4. The market turns agnostic to quality and determines cheapness just based on P/E ratios
There are times in the bull market when Stock A is considered cheaper than Stock B just because it trades at a lower P/E and no attention is paid towards comparing the balance sheet, cash-flow generations or return ratios of the two companies.

While the lessons from behavioural finance are generally useful, it is in situations like the ones mentioned above that they become absolutely vital. And, it is precisely at these moments that they are most difficult to follow.
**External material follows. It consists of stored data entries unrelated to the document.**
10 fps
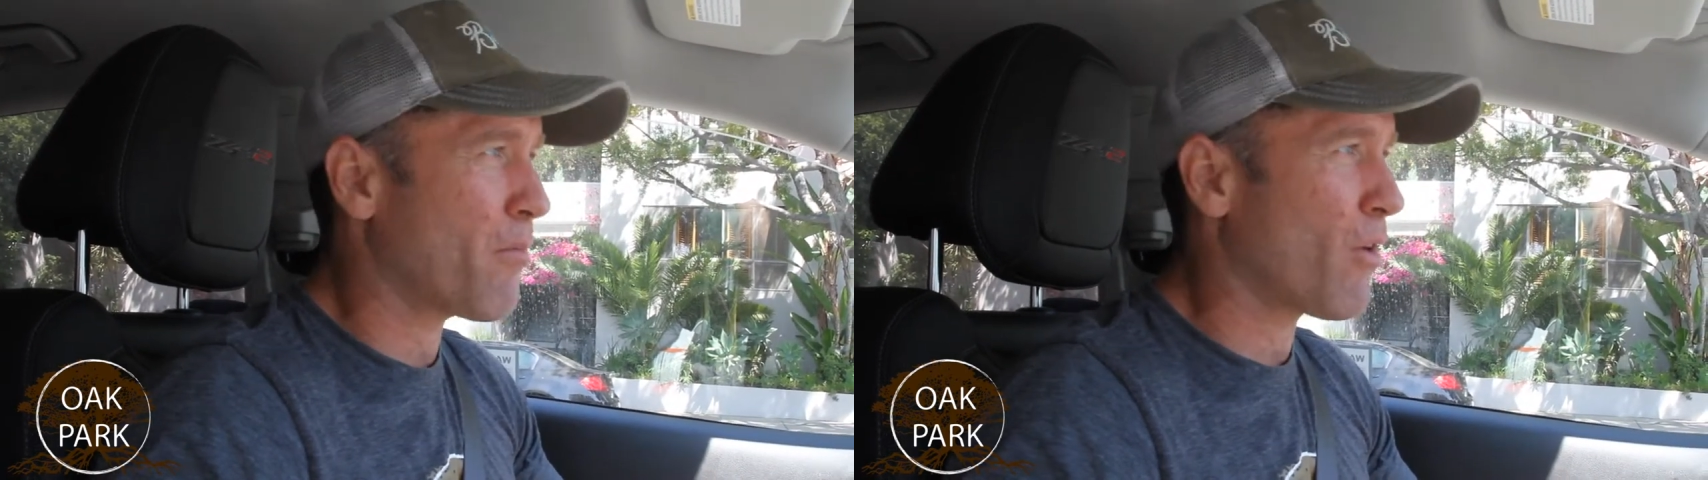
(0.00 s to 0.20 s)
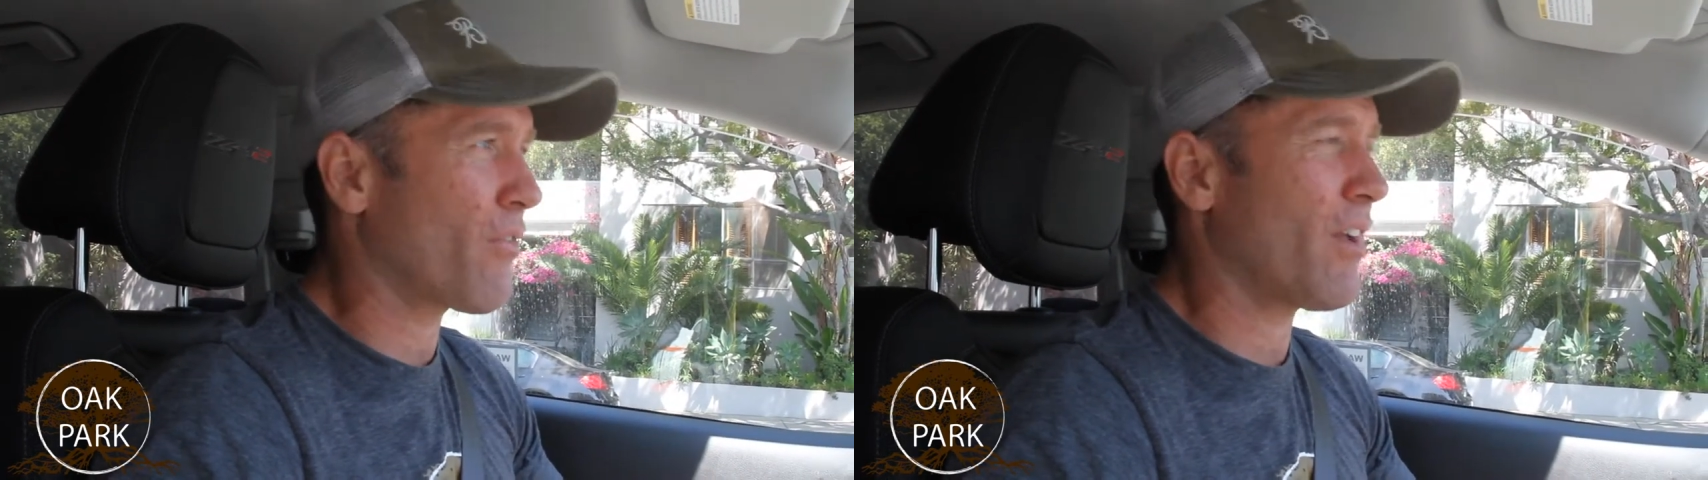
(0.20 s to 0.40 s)

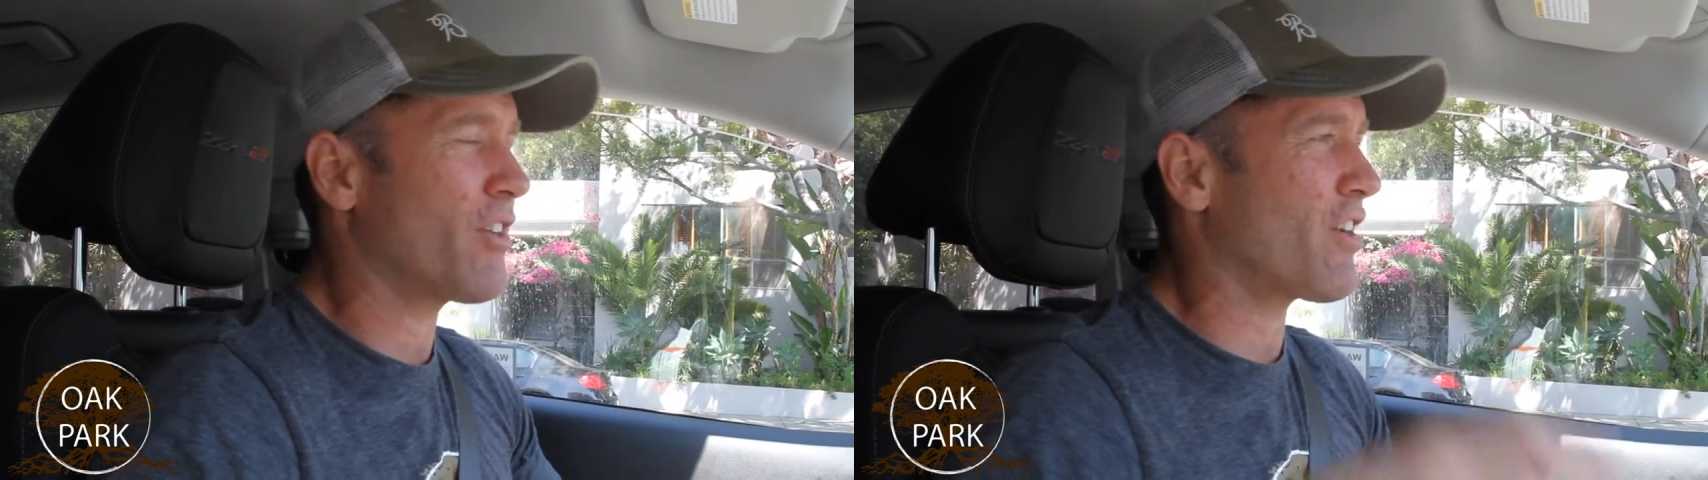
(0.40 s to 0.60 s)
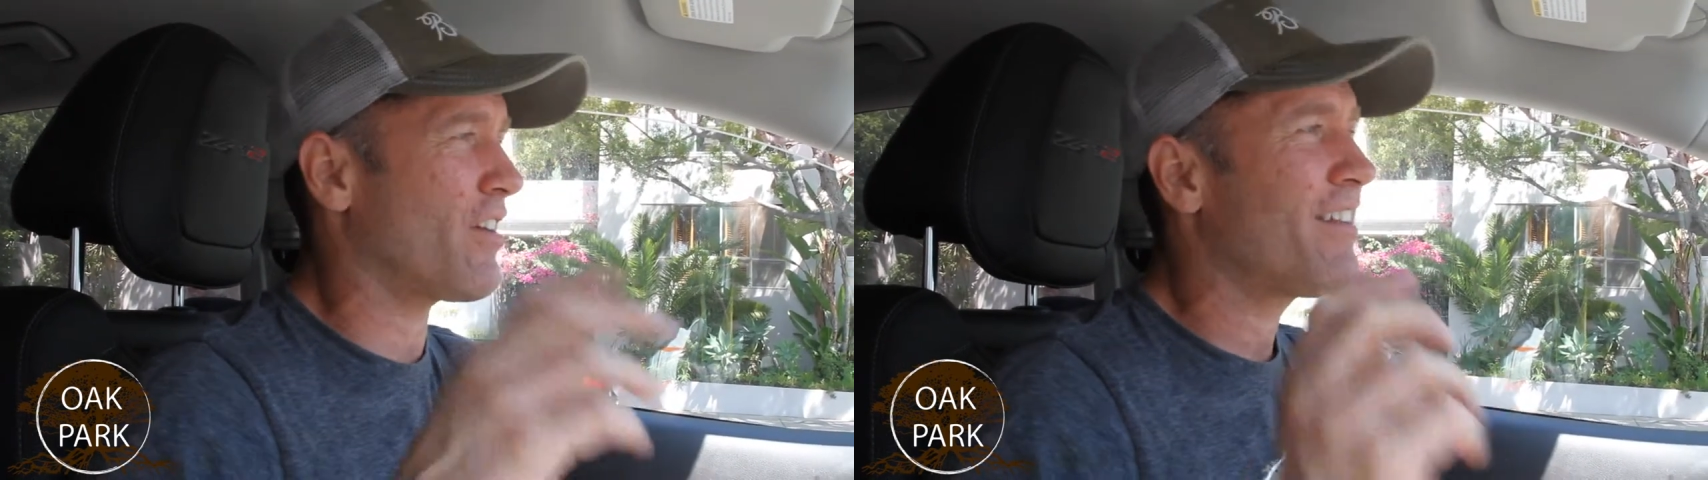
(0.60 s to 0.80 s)

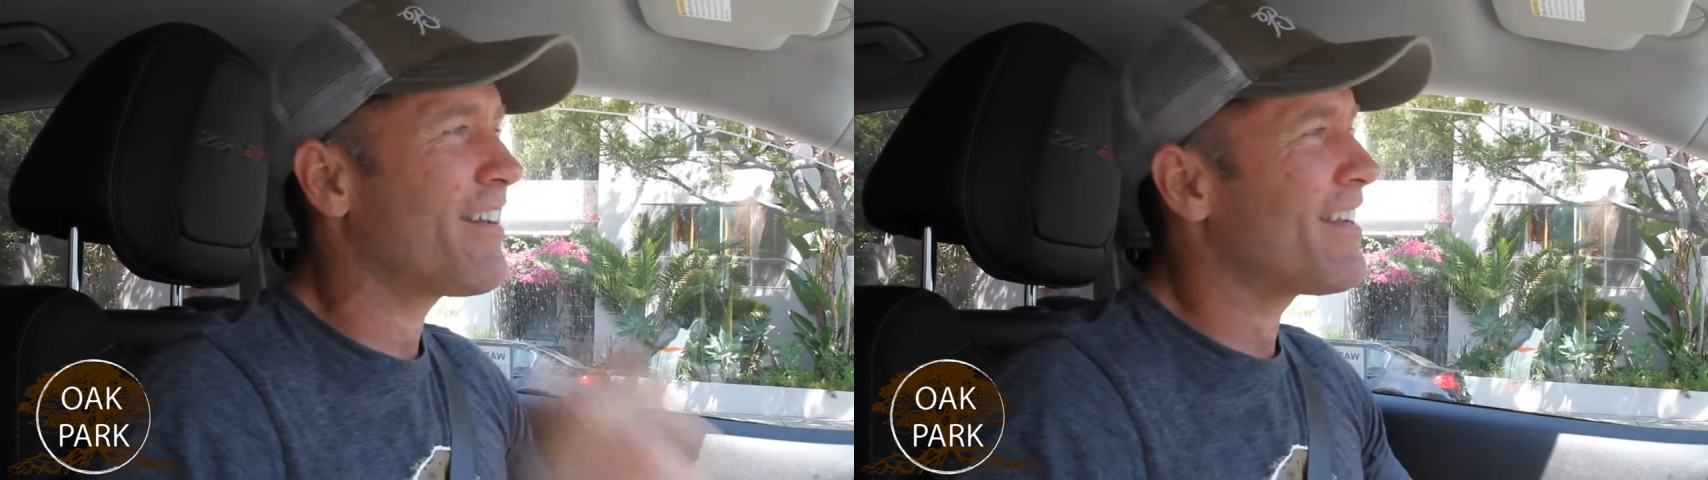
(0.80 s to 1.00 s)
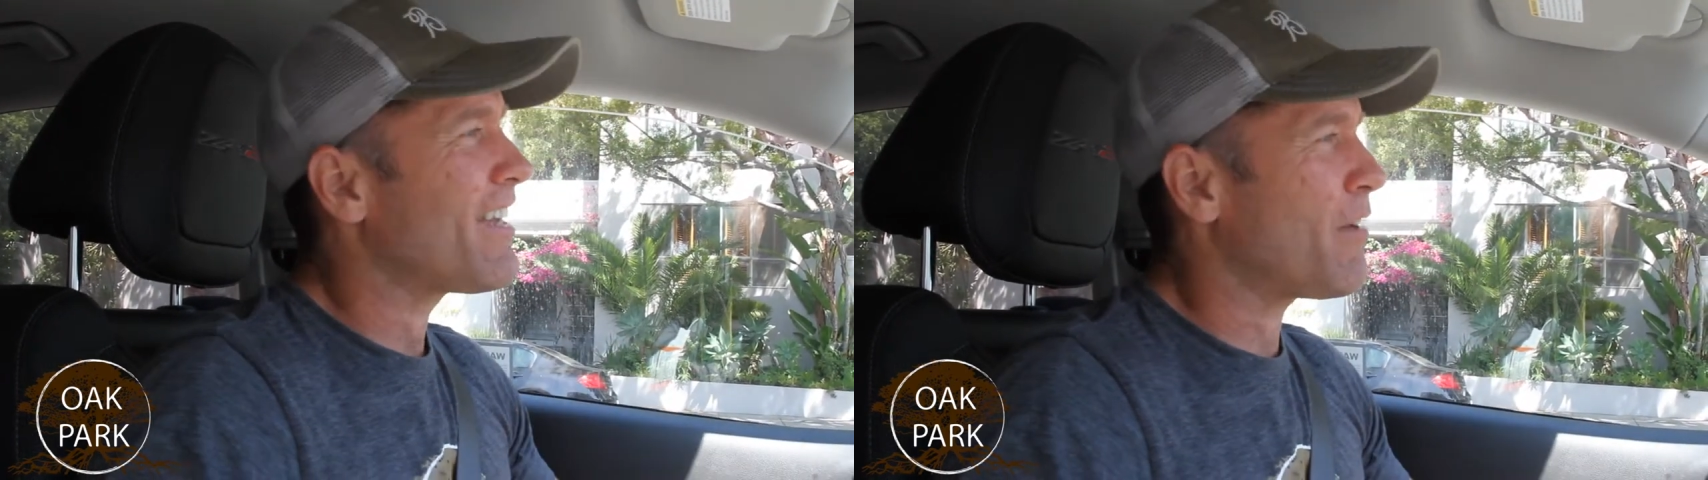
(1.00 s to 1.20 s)
motivation
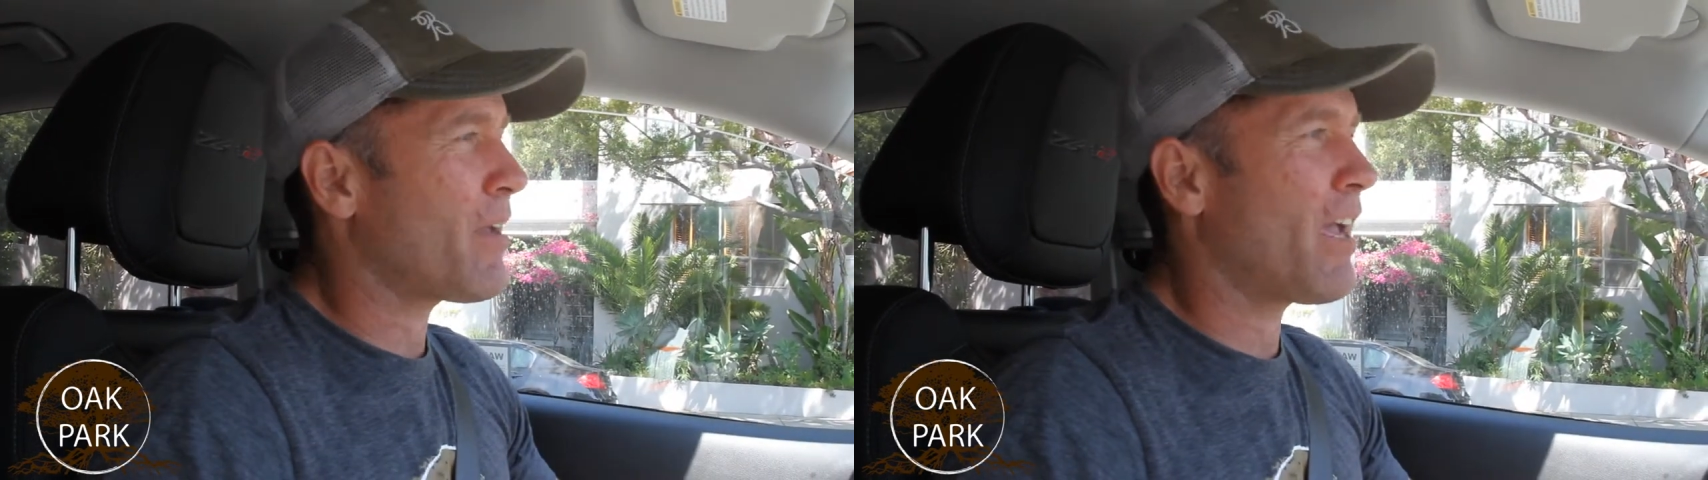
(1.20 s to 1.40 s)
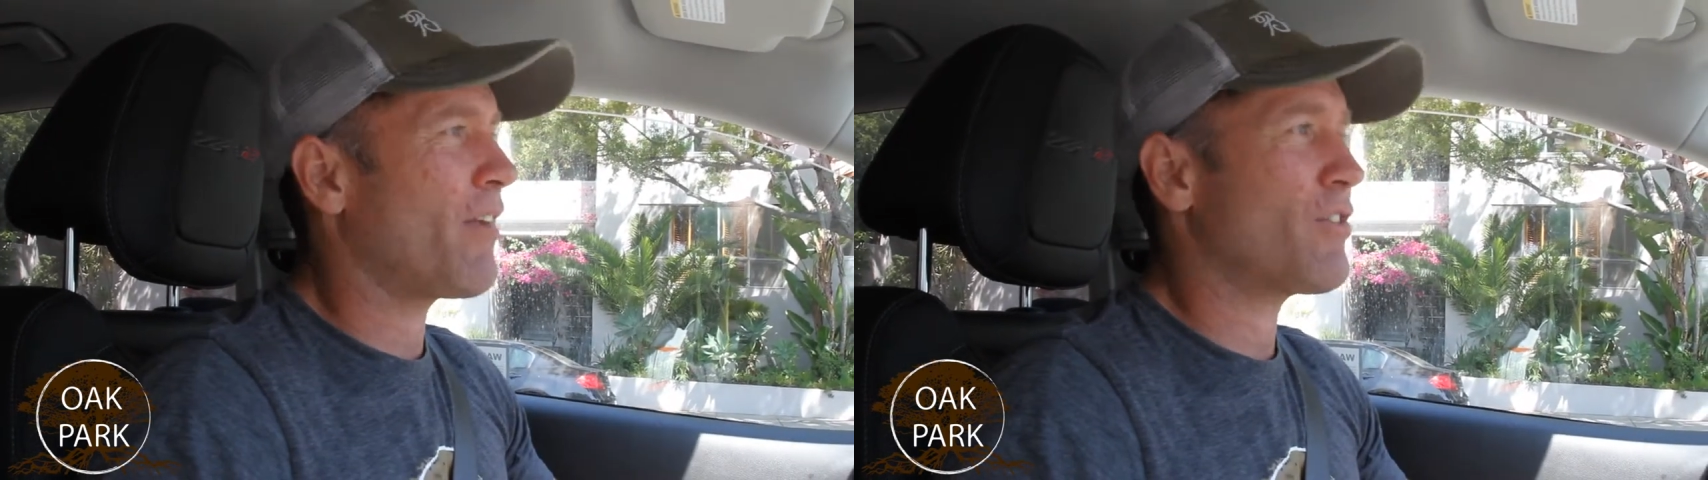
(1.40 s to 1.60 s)
and
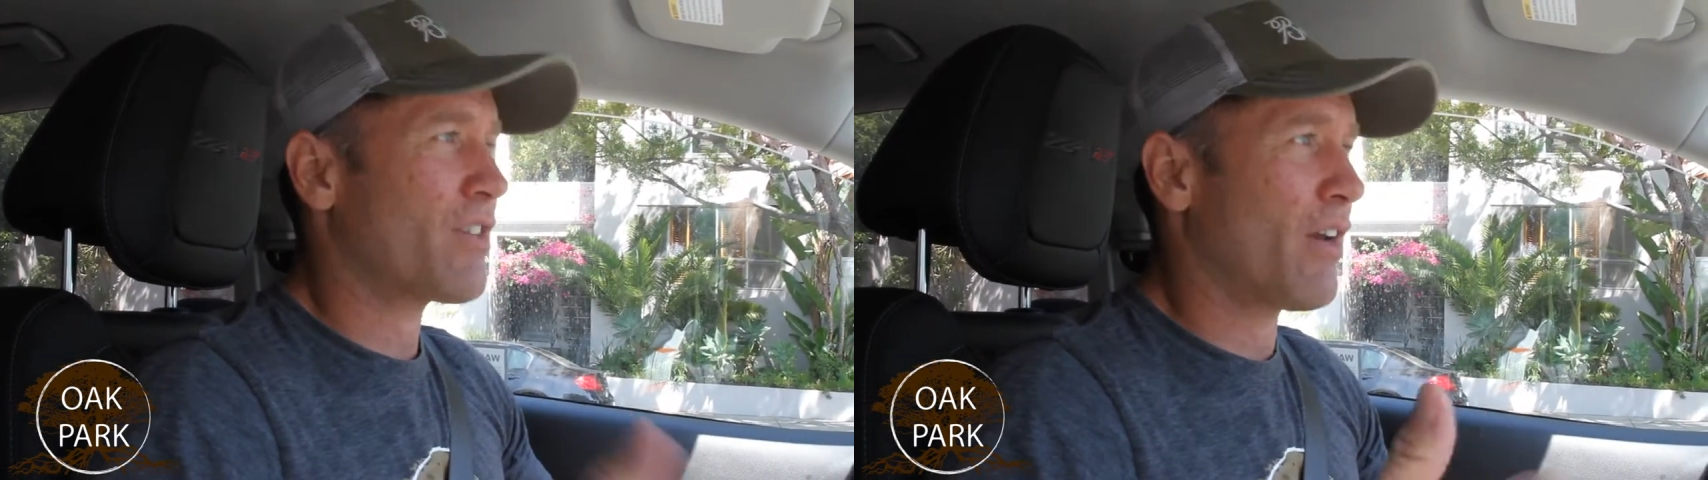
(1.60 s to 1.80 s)
behaviors.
Why is that so?

In the excellent book “Halo effect” by Phil Rosenzweig, the author states “there will always be a temptation to tell a neat story that makes everything sensible and logical and that suggests why the deserving succeeded while the wicked or the arrogant failed”. And this tendency of humans to justify to themselves the stock price performance (positive or negative) is what leads to their inability to think rationally during such times. Neat stories are published in broker reports, newspapers, and business magazines glorifying the companies whose stock price has shot up in the last few months and demonising those companies whose stock price has not performed. Most people think of stock price as a result of these stories but my observation is that these stories are actually a result of the stock price. Like Warren Buffett commented in the late 1960s “We live in an investment world, populated not by those who must be logically persuaded to believe, but by the hopeful, credulous and greedy, grasping for an excuse to believe.”

There is also an angle of human biology to such a behaviour. In the excellent book “The Hour between Dog and Wolf” by Dr. John Coates, the author explains how human biology contributes to the alternating cycles of irrational exuberance and pessimism. Given below is an excerpt from the book:-

“Most models in economics and finance assume that risk preferences are a stable trait, much like your height. But this assumption, as our studies suggest, is misleading. Humans are designed with shifting risk preferences. They are an integral part of our response to stress, or challenge.

When opportunities abound (bull markets), a potent cocktail of dopamine — a neurotransmitter operating along the pleasure pathways of the brain — and testosterone encourages us to expand our risk taking, a physical transformation I refer to as “the hour between dog and wolf.”

Under conditions of extreme volatility, such as a crisis, traders, investors and indeed whole companies can freeze up in risk aversion (through the release of the stress hormone – cortisol), and this helps push a bear market into a crash. Unfortunately, this risk aversion occurs at just the wrong time, for these crises are precisely when markets offer the most attractive opportunities, and when the economy most needs people to take risks”.

Thus, one needs to understand that in such extreme times, the market participants are actually under the influence of a naturally produced narcotic that transforms them into different people. And thus, while it’s easy to explain things in hindsight after the dust has settled, it’s extremely difficult to stay brutally rational and unbiased in a live volatile situation.

Just as Karna could not remember the mantras he needed to invoke his weapon, perhaps so too do investors forget to invoke the teachings of their financial gurus and remain steadfast to their original investment plans when the need arises the most. Fortunately for them, lifting ‘the curse of Karna’ remains in their power.